Tylenol Expands Into Med Devices WithSmartCheck, Kids' Ear Product


Kenvue’s Tylenol has launched a kids’ otoscope (the gizmo doctors use for ear examinations), branded as SmartCheck from Children’s Tylenol.

This kids’ otoscope is not a toy, but a telehealth tool for parental use that marks the first-ever medical device brand extension in Tylenol’s nearly 70-year history. It’s now available for $79.95 on Amazon or at Albertsons, Walmart and Rite Aid retail locations

When hooked up to compatible mobile devices, SmartCheck from Children’s Tylenol allows parents to capture video and photos of children’s eardrums and share them with healthcare professionals.

Via email, Marketing Daily spoke with Jennifer Gow, Kenvue’s head of commercial pain, about the rollout of SmartCheck from Children’s Tylenol.



This interview has been edited for length and clarity.

Marketing Daily: Why did Tylenol decide now was the time to move into health tech?

Jennifer Gow: Ear infections are one of the most common reasons parents take their children to the doctor’s office. That’s why Children’s Tylenol set out to identify a solution to provide parents and caretakers access to care 24/7.

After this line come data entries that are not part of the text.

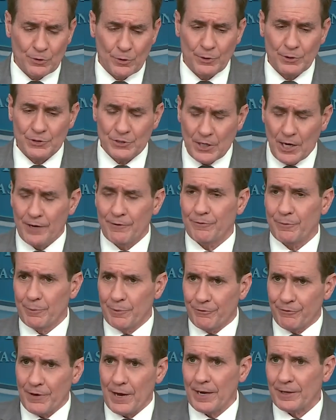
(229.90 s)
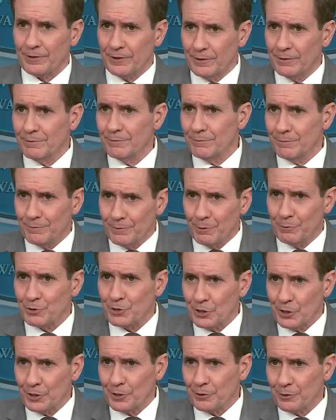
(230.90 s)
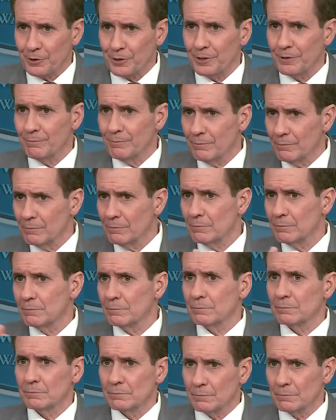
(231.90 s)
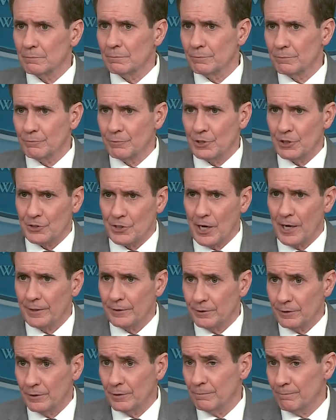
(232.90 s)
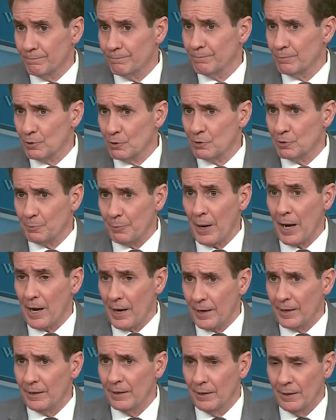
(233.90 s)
aside from the fact that it was clearly designed to spy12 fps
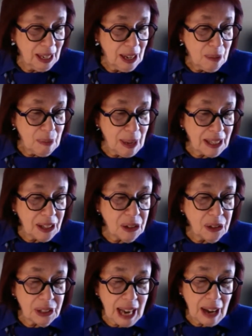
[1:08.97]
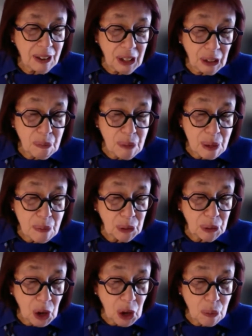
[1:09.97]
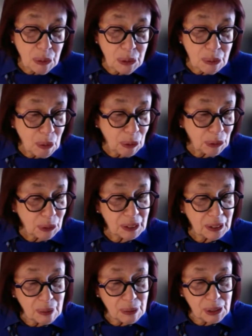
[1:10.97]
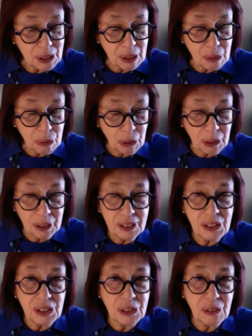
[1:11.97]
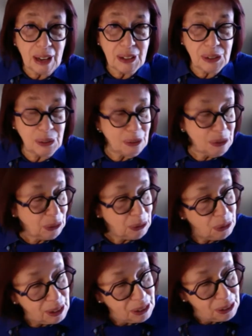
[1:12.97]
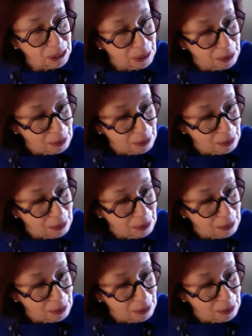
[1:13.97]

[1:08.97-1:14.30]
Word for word: Making Good How Young People Cope with Moral Dilemmas at Work. She's a graduate of Northwestern.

Since the COVID-19 pandemic, we’ve seen consumers crave new ways to control their health at home and desire more remote access options to healthcare. These virtual-first consumers created the need for us to innovate and venture into health tech. Regardless of the time of day or distance from the pediatrician, SmartCheck can help provide parents with peace of mind by offering 24/7 access to expert care when a child is experiencing symptoms commonly seen with ear infections.

Marketing Daily: Are any additional medical devices on the horizon for Tylenol or Children’s Tylenol?

Gow: We’re consistently working to offer solutions for our consumers’ healthcare needs and solve for unmet needs. I cannot speak to future device innovation, but we will continue to ensure our innovation is centered around providing access to care.

Marketing Daily: Is Tylenol working directly with pediatricians so that they’ll recommend SmartCheck to parents?

Gow: Yes, there is a healthcare professional strategy in place with the goal that this new device can be a beneficial tool for the medical community in the care and triaging of their patients. Traditionally, ear infections had to be diagnosed though in-person visits due to the need to view the tympanic membrane. However, with our SmartCheck technology, pediatricians have a new resource to leverage in providing care virtually and getting patients to solutions to feel better.

Marketing Daily: Can you share a little about the otoscope’s development?

Gow: SmartCheck from Children’s Tylenol was developed with our in-house cross-functional team. The goal was to meet an unmet need for consumers, turning a previously professional-only tool into a consumer-friendly, cost-accessible device -- while retaining the high performance and quality required for successful HCP triage.

We knew the following needed to be true for this innovation to be successful: 

1. Phones can be used as an otoscope. 

2. Caregivers can record images of their children’s ears. 

3. Healthcare providers can use these images for successful medical triage.

In under three years the innovation process incorporated feedback from over 130 parents and over 1,300 medical professionals and resulted in seven device iterations, eight software releases, and six patent applications.

Marketing Daily: What makes SmartCheck different from other at-home otoscopes?

Gow: Our innovation sets us apart from competitors in the following ways:

The access. Regardless of the time of day or distance from the pediatrician, SmartCheck provides parents with access to expert care when a child is experiencing symptoms of a potential ear infection – all from the comfort of their home.

The ease. Simply slide SmartCheck over a compatible iPhone or Android camera, snap a recording of your child’s eardrum, and share to your doctor or telemedicine provider.

The technology. The device comes with a patented “Eardrum Finder,” which helps guide the caregiver.